Failure mode and effects analysis (FMEA) was used to identify dosing and administration errors associated with i.v. medications and evaluate the effectiveness of subsequent system improvements.


A multidisciplinary medication safety team conducted an FMEA to identify and reduce common medication errors and selected wrong-dose errors for process improvement. In 2002, wrong-dose errors comprised 17% of all medication errors at the hospital (59 of 347 errors). The most common reason for administering the wrong dose was error in programming the i.v. infusion pump (41%). Potential errors (i.e., failures) identified were misinterpretation of the order, removing the wrong medication or wrong concentration of the correct medication, using the wrong diluent or drug to prepare the drip, and entering the wrong concentration or infusion rate on the pump.
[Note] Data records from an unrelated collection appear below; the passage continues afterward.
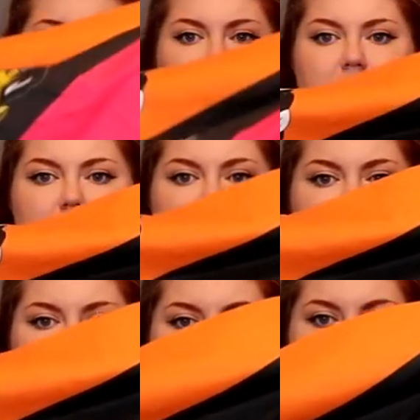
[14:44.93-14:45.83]
with
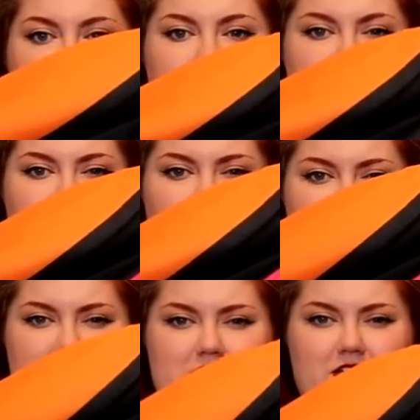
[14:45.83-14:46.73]
different monster
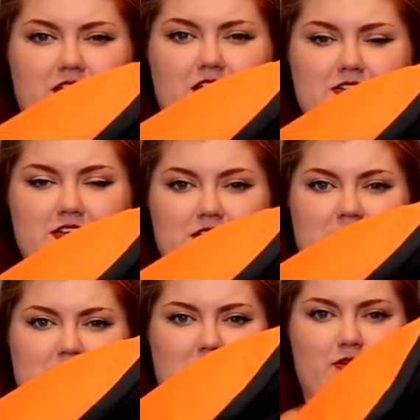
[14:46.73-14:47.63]
faces on it.
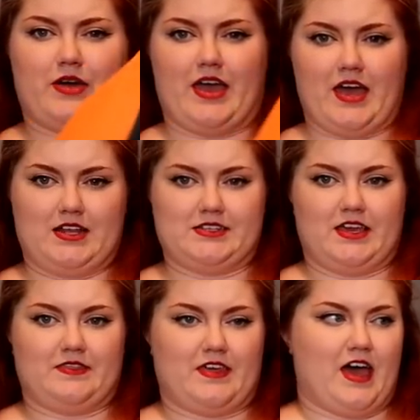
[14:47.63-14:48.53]
So I had to
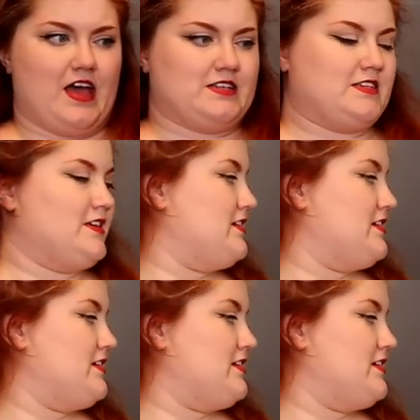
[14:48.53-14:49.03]
get that.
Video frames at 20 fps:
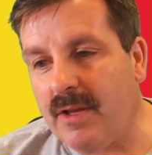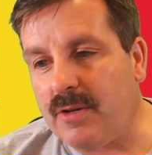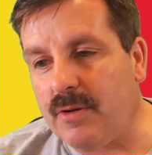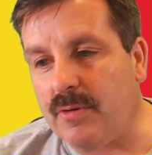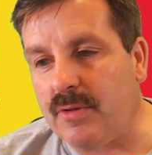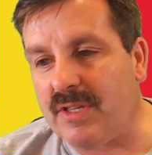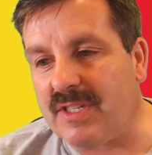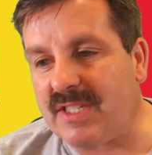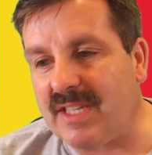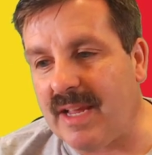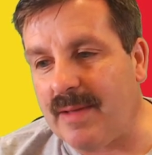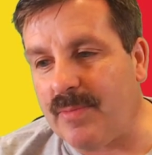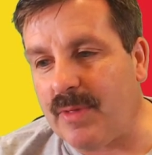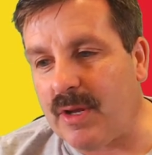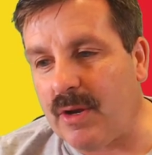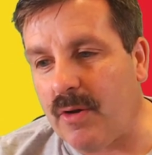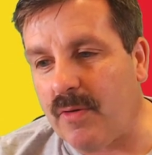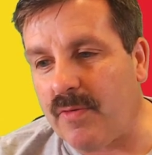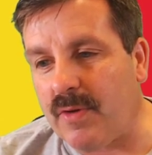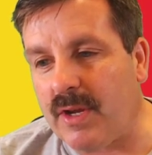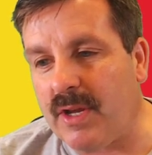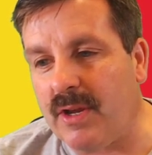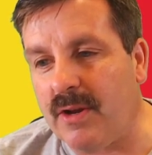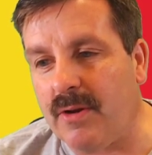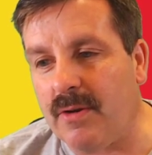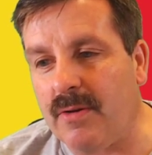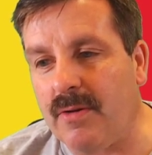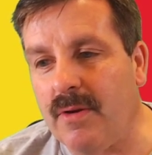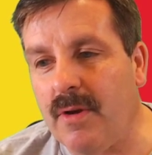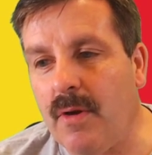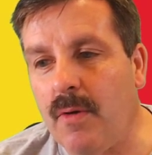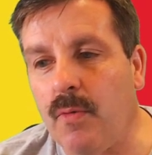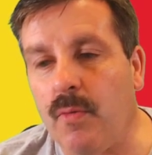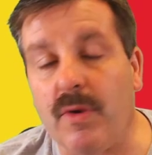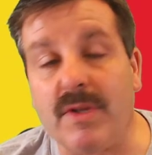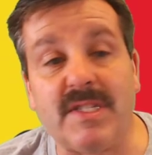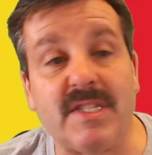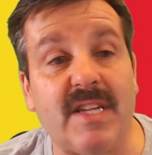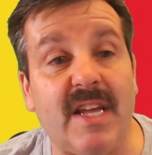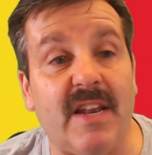Do the same thing over here.
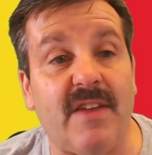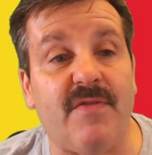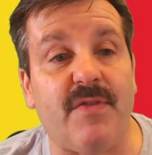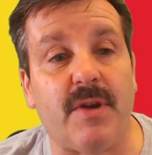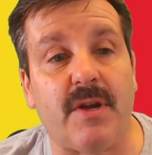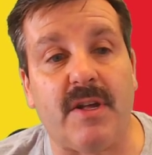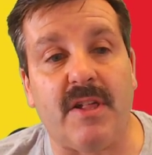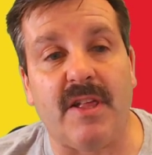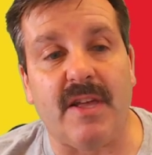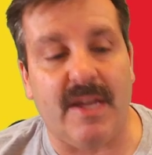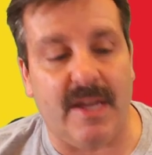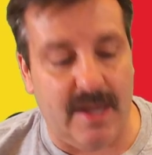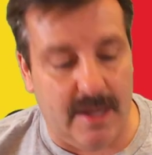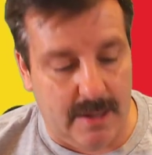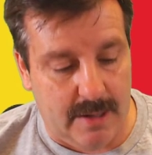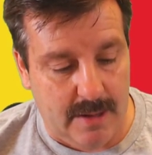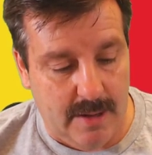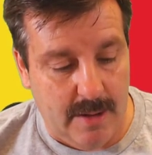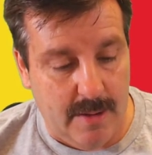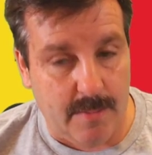Once again, if you click it,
Errors in programming the i.v. infusion pump was the step in the medication-use process associated with the highest criticality index. Based on the results of the FMEA, two main interventions were performed. First, standard order sets were revised after streamlining the formulary and eliminating the use of unapproved abbreviations. Second, an i.v. pump with enhanced safety features was implemented. One-year follow-up data revealed that the number of medication errors related to dosing (wrong dose or incorrect infusion rate) had decreased slightly (from 59 in 2002 to 46 in 2003); however, a dramatic reduction was noted in the percentage of pump-related errors. In 2003, pump-related errors accounted for 22% of dosing errors, compared with 41% in 2002.


Medication errors related to i.v. infusion pumps were reduced by conducting an FMEA and implementing the process changes needed.